(DATA PROVIDED Opens)
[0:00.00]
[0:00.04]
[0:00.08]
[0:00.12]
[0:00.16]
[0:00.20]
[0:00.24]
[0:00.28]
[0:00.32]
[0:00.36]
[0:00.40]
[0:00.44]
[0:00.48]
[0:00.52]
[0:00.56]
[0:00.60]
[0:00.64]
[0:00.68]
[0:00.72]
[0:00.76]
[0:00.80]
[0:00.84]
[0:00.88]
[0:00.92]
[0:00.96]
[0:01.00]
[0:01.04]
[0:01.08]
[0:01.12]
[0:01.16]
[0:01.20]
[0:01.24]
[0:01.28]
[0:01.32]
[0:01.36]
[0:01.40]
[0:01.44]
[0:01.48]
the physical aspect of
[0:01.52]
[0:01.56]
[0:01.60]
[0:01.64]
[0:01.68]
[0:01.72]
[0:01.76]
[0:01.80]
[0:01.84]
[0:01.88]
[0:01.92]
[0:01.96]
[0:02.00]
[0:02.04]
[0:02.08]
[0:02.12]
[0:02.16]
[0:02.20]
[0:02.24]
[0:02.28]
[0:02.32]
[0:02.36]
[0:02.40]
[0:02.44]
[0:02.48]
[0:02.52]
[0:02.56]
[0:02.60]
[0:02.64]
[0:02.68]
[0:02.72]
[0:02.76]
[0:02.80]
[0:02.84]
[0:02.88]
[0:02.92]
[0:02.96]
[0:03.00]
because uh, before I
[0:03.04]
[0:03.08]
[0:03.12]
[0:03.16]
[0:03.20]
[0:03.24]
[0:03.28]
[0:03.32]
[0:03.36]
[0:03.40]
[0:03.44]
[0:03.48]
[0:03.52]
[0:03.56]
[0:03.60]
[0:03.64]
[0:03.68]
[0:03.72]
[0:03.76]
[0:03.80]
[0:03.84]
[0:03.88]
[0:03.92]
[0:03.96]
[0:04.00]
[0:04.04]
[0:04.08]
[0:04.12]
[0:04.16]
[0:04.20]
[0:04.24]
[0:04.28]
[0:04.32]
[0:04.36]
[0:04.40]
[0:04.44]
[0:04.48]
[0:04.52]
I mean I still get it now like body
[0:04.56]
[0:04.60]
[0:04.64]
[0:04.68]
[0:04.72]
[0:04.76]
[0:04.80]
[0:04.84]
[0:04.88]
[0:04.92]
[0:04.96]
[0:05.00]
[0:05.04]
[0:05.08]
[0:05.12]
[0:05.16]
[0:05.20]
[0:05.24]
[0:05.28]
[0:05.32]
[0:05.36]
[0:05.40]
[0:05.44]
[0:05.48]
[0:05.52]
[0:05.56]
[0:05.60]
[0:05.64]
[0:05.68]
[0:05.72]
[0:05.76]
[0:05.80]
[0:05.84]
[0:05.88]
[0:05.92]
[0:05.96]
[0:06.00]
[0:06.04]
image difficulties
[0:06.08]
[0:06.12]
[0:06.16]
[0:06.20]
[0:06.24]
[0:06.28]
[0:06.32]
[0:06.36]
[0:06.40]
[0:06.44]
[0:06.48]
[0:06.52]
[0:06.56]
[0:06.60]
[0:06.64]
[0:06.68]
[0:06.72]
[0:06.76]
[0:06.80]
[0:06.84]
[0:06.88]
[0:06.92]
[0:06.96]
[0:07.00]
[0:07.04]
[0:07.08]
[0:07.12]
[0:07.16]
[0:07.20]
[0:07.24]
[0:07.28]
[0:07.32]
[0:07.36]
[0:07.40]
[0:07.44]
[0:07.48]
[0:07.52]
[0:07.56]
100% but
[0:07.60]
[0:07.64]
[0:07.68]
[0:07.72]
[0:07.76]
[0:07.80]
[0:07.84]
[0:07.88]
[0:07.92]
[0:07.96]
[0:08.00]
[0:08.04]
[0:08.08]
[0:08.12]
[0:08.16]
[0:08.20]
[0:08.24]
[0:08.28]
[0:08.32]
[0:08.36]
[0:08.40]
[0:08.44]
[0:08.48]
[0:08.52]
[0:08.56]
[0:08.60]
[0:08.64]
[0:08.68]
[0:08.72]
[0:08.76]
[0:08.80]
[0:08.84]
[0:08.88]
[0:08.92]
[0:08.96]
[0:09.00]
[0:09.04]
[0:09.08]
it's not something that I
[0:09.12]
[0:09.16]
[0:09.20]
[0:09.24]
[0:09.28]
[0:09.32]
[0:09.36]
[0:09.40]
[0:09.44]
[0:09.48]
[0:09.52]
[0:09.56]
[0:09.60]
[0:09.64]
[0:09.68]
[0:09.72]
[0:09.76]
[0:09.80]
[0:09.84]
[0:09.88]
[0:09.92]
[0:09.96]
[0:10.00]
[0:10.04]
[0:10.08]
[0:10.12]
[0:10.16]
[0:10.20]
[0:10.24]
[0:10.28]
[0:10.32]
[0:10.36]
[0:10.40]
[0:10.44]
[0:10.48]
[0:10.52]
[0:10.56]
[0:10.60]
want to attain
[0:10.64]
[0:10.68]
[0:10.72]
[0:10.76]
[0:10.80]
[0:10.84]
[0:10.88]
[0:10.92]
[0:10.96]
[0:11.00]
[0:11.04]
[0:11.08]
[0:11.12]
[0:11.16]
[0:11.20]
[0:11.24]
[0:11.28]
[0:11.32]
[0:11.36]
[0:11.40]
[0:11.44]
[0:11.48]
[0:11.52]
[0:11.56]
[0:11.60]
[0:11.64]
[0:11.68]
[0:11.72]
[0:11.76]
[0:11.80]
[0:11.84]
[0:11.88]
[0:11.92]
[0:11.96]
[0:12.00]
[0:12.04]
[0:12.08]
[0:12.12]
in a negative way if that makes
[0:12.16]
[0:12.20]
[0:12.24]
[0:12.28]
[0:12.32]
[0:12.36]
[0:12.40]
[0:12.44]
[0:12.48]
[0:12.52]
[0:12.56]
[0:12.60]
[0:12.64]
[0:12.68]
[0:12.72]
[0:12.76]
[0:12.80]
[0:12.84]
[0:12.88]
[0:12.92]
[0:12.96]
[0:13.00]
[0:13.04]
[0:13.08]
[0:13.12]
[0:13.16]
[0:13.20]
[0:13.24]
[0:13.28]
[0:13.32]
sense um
(DATA PROVIDED Closes)
## WHAT TO DO
Your reply must be the entries above, returned word for word.

## RESULT OF THE EXERCISE
[0:00.00]
[0:00.04]
[0:00.08]
[0:00.12]
[0:00.16]
[0:00.20]
[0:00.24]
[0:00.28]
[0:00.32]
[0:00.36]
[0:00.40]
[0:00.44]
[0:00.48]
[0:00.52]
[0:00.56]
[0:00.60]
[0:00.64]
[0:00.68]
[0:00.72]
[0:00.76]
[0:00.80]
[0:00.84]
[0:00.88]
[0:00.92]
[0:00.96]
[0:01.00]
[0:01.04]
[0:01.08]
[0:01.12]
[0:01.16]
[0:01.20]
[0:01.24]
[0:01.28]
[0:01.32]
[0:01.36]
[0:01.40]
[0:01.44]
[0:01.48]
the physical aspect of
[0:01.52]
[0:01.56]
[0:01.60]
[0:01.64]
[0:01.68]
[0:01.72]
[0:01.76]
[0:01.80]
[0:01.84]
[0:01.88]
[0:01.92]
[0:01.96]
[0:02.00]
[0:02.04]
[0:02.08]
[0:02.12]
[0:02.16]
[0:02.20]
[0:02.24]
[0:02.28]
[0:02.32]
[0:02.36]
[0:02.40]
[0:02.44]
[0:02.48]
[0:02.52]
[0:02.56]
[0:02.60]
[0:02.64]
[0:02.68]
[0:02.72]
[0:02.76]
[0:02.80]
[0:02.84]
[0:02.88]
[0:02.92]
[0:02.96]
[0:03.00]
because uh, before I
[0:03.04]
[0:03.08]
[0:03.12]
[0:03.16]
[0:03.20]
[0:03.24]
[0:03.28]
[0:03.32]
[0:03.36]
[0:03.40]
[0:03.44]
[0:03.48]
[0:03.52]
[0:03.56]
[0:03.60]
[0:03.64]
[0:03.68]
[0:03.72]
[0:03.76]
[0:03.80]
[0:03.84]
[0:03.88]
[0:03.92]
[0:03.96]
[0:04.00]
[0:04.04]
[0:04.08]
[0:04.12]
[0:04.16]
[0:04.20]
[0:04.24]
[0:04.28]
[0:04.32]
[0:04.36]
[0:04.40]
[0:04.44]
[0:04.48]
[0:04.52]
I mean I still get it now like body
[0:04.56]
[0:04.60]
[0:04.64]
[0:04.68]
[0:04.72]
[0:04.76]
[0:04.80]
[0:04.84]
[0:04.88]
[0:04.92]
[0:04.96]
[0:05.00]
[0:05.04]
[0:05.08]
[0:05.12]
[0:05.16]
[0:05.20]
[0:05.24]
[0:05.28]
[0:05.32]
[0:05.36]
[0:05.40]
[0:05.44]
[0:05.48]
[0:05.52]
[0:05.56]
[0:05.60]
[0:05.64]
[0:05.68]
[0:05.72]
[0:05.76]
[0:05.80]
[0:05.84]
[0:05.88]
[0:05.92]
[0:05.96]
[0:06.00]
[0:06.04]
image difficulties
[0:06.08]
[0:06.12]
[0:06.16]
[0:06.20]
[0:06.24]
[0:06.28]
[0:06.32]
[0:06.36]
[0:06.40]
[0:06.44]
[0:06.48]
[0:06.52]
[0:06.56]
[0:06.60]
[0:06.64]
[0:06.68]
[0:06.72]
[0:06.76]
[0:06.80]
[0:06.84]
[0:06.88]
[0:06.92]
[0:06.96]
[0:07.00]
[0:07.04]
[0:07.08]
[0:07.12]
[0:07.16]
[0:07.20]
[0:07.24]
[0:07.28]
[0:07.32]
[0:07.36]
[0:07.40]
[0:07.44]
[0:07.48]
[0:07.52]
[0:07.56]
100% but
[0:07.60]
[0:07.64]
[0:07.68]
[0:07.72]
[0:07.76]
[0:07.80]
[0:07.84]
[0:07.88]
[0:07.92]
[0:07.96]
[0:08.00]
[0:08.04]
[0:08.08]
[0:08.12]
[0:08.16]
[0:08.20]
[0:08.24]
[0:08.28]
[0:08.32]
[0:08.36]
[0:08.40]
[0:08.44]
[0:08.48]
[0:08.52]
[0:08.56]
[0:08.60]
[0:08.64]
[0:08.68]
[0:08.72]
[0:08.76]
[0:08.80]
[0:08.84]
[0:08.88]
[0:08.92]
[0:08.96]
[0:09.00]
[0:09.04]
[0:09.08]
it's not something that I
[0:09.12]
[0:09.16]
[0:09.20]
[0:09.24]
[0:09.28]
[0:09.32]
[0:09.36]
[0:09.40]
[0:09.44]
[0:09.48]
[0:09.52]
[0:09.56]
[0:09.60]
[0:09.64]
[0:09.68]
[0:09.72]
[0:09.76]
[0:09.80]
[0:09.84]
[0:09.88]
[0:09.92]
[0:09.96]
[0:10.00]
[0:10.04]
[0:10.08]
[0:10.12]
[0:10.16]
[0:10.20]
[0:10.24]
[0:10.28]
[0:10.32]
[0:10.36]
[0:10.40]
[0:10.44]
[0:10.48]
[0:10.52]
[0:10.56]
[0:10.60]
want to attain
[0:10.64]
[0:10.68]
[0:10.72]
[0:10.76]
[0:10.80]
[0:10.84]
[0:10.88]
[0:10.92]
[0:10.96]
[0:11.00]
[0:11.04]
[0:11.08]
[0:11.12]
[0:11.16]
[0:11.20]
[0:11.24]
[0:11.28]
[0:11.32]
[0:11.36]
[0:11.40]
[0:11.44]
[0:11.48]
[0:11.52]
[0:11.56]
[0:11.60]
[0:11.64]
[0:11.68]
[0:11.72]
[0:11.76]
[0:11.80]
[0:11.84]
[0:11.88]
[0:11.92]
[0:11.96]
[0:12.00]
[0:12.04]
[0:12.08]
[0:12.12]
in a negative way if that makes
[0:12.16]
[0:12.20]
[0:12.24]
[0:12.28]
[0:12.32]
[0:12.36]
[0:12.40]
[0:12.44]
[0:12.48]
[0:12.52]
[0:12.56]
[0:12.60]
[0:12.64]
[0:12.68]
[0:12.72]
[0:12.76]
[0:12.80]
[0:12.84]
[0:12.88]
[0:12.92]
[0:12.96]
[0:13.00]
[0:13.04]
[0:13.08]
[0:13.12]
[0:13.16]
[0:13.20]
[0:13.24]
[0:13.28]
[0:13.32]
sense um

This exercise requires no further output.